Während es bei den Oasentagen um eine Arbeit mit Gruppen geht, richtet sich das Angebot der spirituellen- und Trauerbegleitung an einzelne Menschen.
Spiritualität im weiten Sinne hat vor allem etwas mit Sinnsuche zu tun, letztendlich mit den Fragen: wo komme ich her und wo gehe ich hin? Dazu bedarf es der Offenheit für das, was hinter den Dingen steckt, warum etwas so ist, wie es ist. Diese Offenheit ermöglicht Erfahrungen, die über die Banalität und Rationalität des Alltäglichen hinausgehen. So kann zum Beispiel das Wahrnehmen und Erleben eines wunderschönen Sternenhimmels oder das Ergriffensein von der Schönheit einer Blume mich weiten für das Erleben des Göttlichen.

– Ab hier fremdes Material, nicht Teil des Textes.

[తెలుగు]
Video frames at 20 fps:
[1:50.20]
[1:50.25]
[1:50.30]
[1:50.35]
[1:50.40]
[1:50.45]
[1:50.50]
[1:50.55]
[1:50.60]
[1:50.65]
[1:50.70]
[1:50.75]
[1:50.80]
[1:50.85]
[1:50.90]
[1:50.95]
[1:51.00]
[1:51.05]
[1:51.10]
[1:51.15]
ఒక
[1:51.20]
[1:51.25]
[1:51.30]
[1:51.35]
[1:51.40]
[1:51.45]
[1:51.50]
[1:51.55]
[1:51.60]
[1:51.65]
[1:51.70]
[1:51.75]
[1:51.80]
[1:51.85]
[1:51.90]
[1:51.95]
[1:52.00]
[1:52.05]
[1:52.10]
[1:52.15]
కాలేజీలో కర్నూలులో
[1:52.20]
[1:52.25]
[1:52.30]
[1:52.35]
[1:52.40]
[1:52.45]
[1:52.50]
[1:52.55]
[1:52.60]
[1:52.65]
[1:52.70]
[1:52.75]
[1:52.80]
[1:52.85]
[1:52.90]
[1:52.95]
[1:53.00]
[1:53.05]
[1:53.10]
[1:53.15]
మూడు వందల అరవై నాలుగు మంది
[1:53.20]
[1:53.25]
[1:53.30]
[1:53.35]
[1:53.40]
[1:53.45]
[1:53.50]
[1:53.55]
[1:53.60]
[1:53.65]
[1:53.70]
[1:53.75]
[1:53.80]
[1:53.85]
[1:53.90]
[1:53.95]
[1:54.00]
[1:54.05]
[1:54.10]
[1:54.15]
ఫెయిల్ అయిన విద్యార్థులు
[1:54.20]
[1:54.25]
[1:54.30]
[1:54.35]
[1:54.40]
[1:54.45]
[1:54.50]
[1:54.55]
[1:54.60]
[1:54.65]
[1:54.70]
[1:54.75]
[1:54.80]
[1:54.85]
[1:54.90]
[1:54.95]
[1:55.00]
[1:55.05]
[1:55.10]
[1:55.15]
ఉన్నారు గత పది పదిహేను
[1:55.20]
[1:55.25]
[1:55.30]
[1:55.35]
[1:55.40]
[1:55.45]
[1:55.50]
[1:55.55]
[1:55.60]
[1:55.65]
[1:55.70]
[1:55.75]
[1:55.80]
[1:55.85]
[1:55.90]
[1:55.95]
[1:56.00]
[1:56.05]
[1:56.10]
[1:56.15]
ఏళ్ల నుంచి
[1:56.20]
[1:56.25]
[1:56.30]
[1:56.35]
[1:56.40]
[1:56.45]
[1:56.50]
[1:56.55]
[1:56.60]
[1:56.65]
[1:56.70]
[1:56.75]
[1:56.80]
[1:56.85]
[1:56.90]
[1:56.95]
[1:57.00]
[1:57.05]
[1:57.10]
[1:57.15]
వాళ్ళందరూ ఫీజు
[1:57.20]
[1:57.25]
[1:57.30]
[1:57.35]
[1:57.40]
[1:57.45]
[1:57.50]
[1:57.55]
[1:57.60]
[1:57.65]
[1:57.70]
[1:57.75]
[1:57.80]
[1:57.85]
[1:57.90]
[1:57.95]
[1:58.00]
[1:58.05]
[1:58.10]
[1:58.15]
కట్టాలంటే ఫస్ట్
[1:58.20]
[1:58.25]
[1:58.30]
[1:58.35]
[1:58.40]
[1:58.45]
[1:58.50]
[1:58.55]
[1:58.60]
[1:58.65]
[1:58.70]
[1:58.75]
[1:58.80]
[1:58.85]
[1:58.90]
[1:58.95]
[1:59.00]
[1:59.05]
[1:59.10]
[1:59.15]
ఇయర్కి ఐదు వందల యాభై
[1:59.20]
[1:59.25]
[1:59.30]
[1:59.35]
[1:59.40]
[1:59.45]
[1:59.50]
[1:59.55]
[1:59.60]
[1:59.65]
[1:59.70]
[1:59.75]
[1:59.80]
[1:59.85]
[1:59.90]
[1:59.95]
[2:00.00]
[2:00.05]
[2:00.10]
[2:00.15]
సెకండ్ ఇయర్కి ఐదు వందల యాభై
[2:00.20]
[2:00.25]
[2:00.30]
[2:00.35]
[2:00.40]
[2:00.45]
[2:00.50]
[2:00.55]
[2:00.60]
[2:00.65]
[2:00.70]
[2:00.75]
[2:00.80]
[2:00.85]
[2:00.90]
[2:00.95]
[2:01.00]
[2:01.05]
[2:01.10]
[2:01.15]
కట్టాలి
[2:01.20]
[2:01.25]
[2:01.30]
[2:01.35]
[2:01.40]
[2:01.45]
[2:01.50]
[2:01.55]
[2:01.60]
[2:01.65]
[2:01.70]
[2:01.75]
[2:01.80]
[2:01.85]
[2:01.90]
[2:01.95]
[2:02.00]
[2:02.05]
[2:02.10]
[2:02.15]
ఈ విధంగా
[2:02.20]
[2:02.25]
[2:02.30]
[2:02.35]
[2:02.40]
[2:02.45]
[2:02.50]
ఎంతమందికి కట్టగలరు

Inneres Wachstum, aber auch Stärkung in Lebenskrisen, Neu- Orientierung und Heilung gehören zu den Themen eines spirituellen Weges. Durch Gespräche und Impulse kann dieser Weg begleitet und unterstützt werden.

Trauer hat mit einem krisenhaften Zustand zu tun, der durch einen mehr oder weniger schweren Verlust verursacht wird. Sich der Trauer zu stellen und sie nicht zu verdrängen, ist die entscheidende Bedingung, sie letztendlich auch zu überwinden. Der Weg geht mitten durch die Trauer mit den belastenden Gefühlen von Schmerz und Wut, Angst und Verlassenheit.
Da die nächste Umgebung mit der Aufarbeitung einer oft lange Jahre währenden Trauer meist überfordert ist, ist es für den Trauernden wichtig, eine Anlaufstelle zu haben, wo diese Gefühle ausgedrückt und bearbeitet werden können. Dies kann einzeln mit einer Begleitung oder auch in Trauergruppen geschehen.